Site Reliability Engineer
About the job
The Red Hat OpenShift Site Reliability Engineering Platform team (SRE-P) is looking for a Site Reliability Engineer to join our global team. In this role, you will play a key role to contribute to solutions that make Red Hat OpenShift Dedicated scalable, featureful, resilient, and secure, while maintaining a balance between development and operations work. Red Hat OpenShift is enterprise Kubernetes and SRE is Red Hat's team that develops and operates Red Hat OpenShift Dedicated as a public cloud service for large enterprise customers. You'll be contributing to the design and development of automation software to provision, upgrade, monitor, and heal a large global fleet of Red Hat OpenShift clusters deployed across multiple public clouds. You'll participate in a follow-the-sun on-call rotation and help lead incident management, root cause analysis, and continuous improvement activities, managing engineering efforts against a service level agreement (SLA) and error budget. Red Hat OpenShift SRE-P is a growing, sophisticated, global, fast-paced team inside the world's open source leader with constant opportunities to learn new skills and innovate new solutions to meet our customers' demands. As an SRE on this team, you'll directly contribute to Red Hat's success in the rapidly growing Kubernetes-as-a-Service market.
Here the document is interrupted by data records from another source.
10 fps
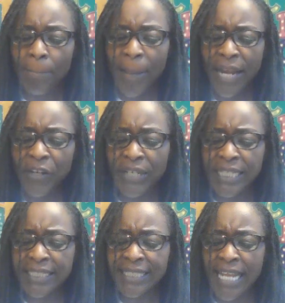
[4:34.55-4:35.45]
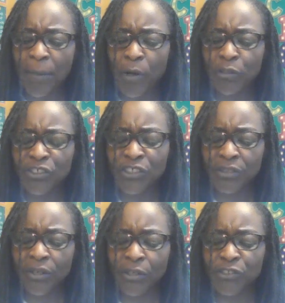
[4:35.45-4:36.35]
Biter can snap
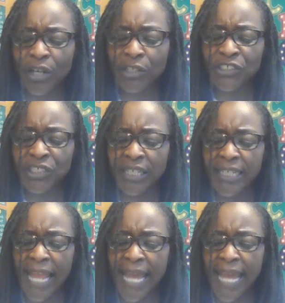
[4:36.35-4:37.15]
her jaw shut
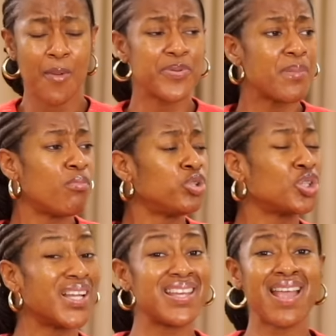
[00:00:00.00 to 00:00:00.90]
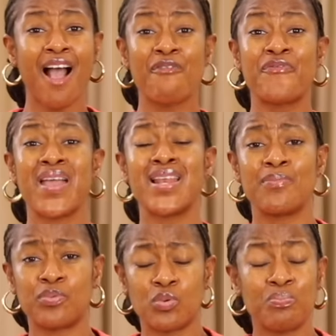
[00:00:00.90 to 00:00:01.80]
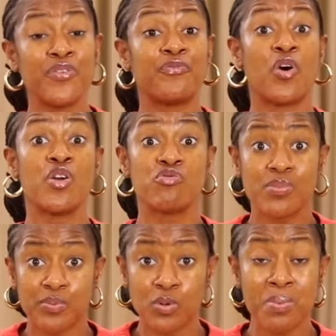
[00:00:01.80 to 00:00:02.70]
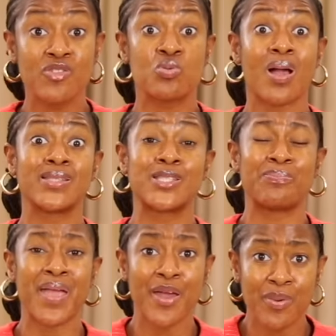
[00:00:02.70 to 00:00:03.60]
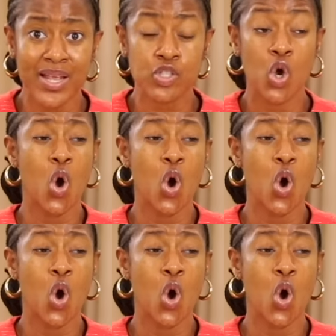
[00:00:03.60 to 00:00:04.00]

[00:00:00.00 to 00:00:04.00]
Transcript: be emotionally available, be vulnerable, be transparent.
Successful applicants must reside in a state where Red Hat is registered to do business.
What you will do
- Design and write automation software to provision, upgrade, monitor, and heal a large global fleet of Red Hat OpenShift clusters deployed across multiple public clouds
- Identify single points of failure and other high-risk architecture issues; propose and implement more resilient and scalable solutions
- Participate in product release cycles, deploying code to integration, staging, and production environments, integrating with continuous integration and continuous delivery (CI/CD) tooling, monitoring, and change management
- Perform software updates, peer code reviews, testing, and common vulnerabilities and exposures (CVE) analysis; respond to security threats
- Interact with automated monitoring and healing infrastructure to ensure healthy environments
- Provide engineering support to Red Hat's global technical support team to resolve customer issues
- Create and maintain standard operating procedures (SOPs) for performing maintenance tasks, applying configuration changes, and remediating problems in our environment
- Participate in a follow-the-sun on-call rotation, including periodic weekend and holiday on-call duties
What you will bring
- 3+ years of software engineering experience using object-oriented languages; golang is a plus
- 3+ years experience managing Linux-based systems in a public cloud like Amazon Web Services (AWS), Google Cloud Platform (GCP), or Microsoft Azure
- 3+ years experience with enterprise systems monitoring; knowledge of Prometheus is a plus
- 3+ years experience with enterprise configuration management like Ansible, Puppet, or Chef
- 1+ years experience delivering hosted cloud services
- 1+ year experience with Kubernetes
- 1+ year experience with containers on Linux
- Superior communications skills and experience working directly with and presenting to customers
- Demonstrated ability to quickly and accurately troubleshoot systems issues
- Solid understanding of standard TCP/IP networking and common protocols like DNS and HTTP
About Red Hat
Red Hat is the world's leading provider of enterprise open source software solutions, using a community-powered approach to deliver reliable and high-performing Linux, hybrid cloud, container, and Kubernetes technologies. Red Hat helps customers integrate new and existing IT applications, develop cloud-native applications, standardize on our industry-leading operating system, and automate, secure, and manage complex environments. Award-winning support, training, and consulting services make Red Hat a trusted adviser to the Fortune 500. As a strategic partner to cloud providers, system integrators, application vendors, customers, and open source communities, Red Hat can help organizations prepare for the digital future.
Benefits
- Comprehensive medical, dental, and vision coverage
- Flexible Spending Account - healthcare and dependent care
- Health Savings Account - high deductible medical plan
- Retirement 401(k) with employer match
- Paid time off and holidays
- Paid parental leave plans for all new parents
- Leave benefits including disability, paid family medical leave, and paid military leave
- Additional benefits including employee stock purchase plan, family planning reimbursement, tuition reimbursement, transportation expense account, employee assistance program, and more!
Note: These benefits are only applicable to full time, permanent associates at Red Hat located in the United States.